In the records below, find the line containing "[0:36.84-0:37.18]"; restate it and every later line word for word, through the last.

(MATERIAL TO PROCESS begins)

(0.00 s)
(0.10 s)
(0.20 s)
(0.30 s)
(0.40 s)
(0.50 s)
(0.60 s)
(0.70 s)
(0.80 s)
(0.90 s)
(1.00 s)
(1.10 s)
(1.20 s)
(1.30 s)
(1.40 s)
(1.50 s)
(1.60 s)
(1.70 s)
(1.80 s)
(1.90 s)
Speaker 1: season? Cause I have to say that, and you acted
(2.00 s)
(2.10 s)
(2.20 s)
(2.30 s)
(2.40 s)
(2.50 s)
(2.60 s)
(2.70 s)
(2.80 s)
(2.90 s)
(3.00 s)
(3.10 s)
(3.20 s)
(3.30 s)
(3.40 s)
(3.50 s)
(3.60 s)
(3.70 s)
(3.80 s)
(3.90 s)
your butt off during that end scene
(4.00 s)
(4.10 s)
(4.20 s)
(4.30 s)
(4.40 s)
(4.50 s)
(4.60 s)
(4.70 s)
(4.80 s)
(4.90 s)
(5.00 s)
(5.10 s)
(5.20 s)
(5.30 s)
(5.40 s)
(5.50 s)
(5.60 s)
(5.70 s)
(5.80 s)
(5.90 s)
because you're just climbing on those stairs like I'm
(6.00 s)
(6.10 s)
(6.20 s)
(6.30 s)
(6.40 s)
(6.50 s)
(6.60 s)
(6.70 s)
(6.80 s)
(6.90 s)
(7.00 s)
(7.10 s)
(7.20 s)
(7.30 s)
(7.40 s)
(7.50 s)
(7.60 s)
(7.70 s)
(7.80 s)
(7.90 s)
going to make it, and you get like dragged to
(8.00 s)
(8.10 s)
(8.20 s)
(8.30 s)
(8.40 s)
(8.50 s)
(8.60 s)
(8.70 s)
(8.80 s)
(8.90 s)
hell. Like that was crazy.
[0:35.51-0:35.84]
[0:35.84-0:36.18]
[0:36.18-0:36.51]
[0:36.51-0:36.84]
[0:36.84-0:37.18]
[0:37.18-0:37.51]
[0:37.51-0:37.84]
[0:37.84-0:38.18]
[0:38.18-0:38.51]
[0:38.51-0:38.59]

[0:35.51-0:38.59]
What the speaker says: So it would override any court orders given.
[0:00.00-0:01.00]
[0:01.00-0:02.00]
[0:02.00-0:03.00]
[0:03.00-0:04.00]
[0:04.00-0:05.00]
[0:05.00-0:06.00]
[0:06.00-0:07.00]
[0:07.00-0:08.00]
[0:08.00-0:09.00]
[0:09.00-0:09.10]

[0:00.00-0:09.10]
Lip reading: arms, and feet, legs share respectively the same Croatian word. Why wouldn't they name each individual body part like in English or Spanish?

(MATERIAL TO PROCESS ends)

» WORKED SOLUTION
[0:36.84-0:37.18]
[0:37.18-0:37.51]
[0:37.51-0:37.84]
[0:37.84-0:38.18]
[0:38.18-0:38.51]
[0:38.51-0:38.59]

[0:35.51-0:38.59]
What the speaker says: So it would override any court orders given.
[0:00.00-0:01.00]
[0:01.00-0:02.00]
[0:02.00-0:03.00]
[0:03.00-0:04.00]
[0:04.00-0:05.00]
[0:05.00-0:06.00]
[0:06.00-0:07.00]
[0:07.00-0:08.00]
[0:08.00-0:09.00]
[0:09.00-0:09.10]

[0:00.00-0:09.10]
Lip reading: arms, and feet, legs share respectively the same Croatian word. Why wouldn't they name each individual body part like in English or Spanish?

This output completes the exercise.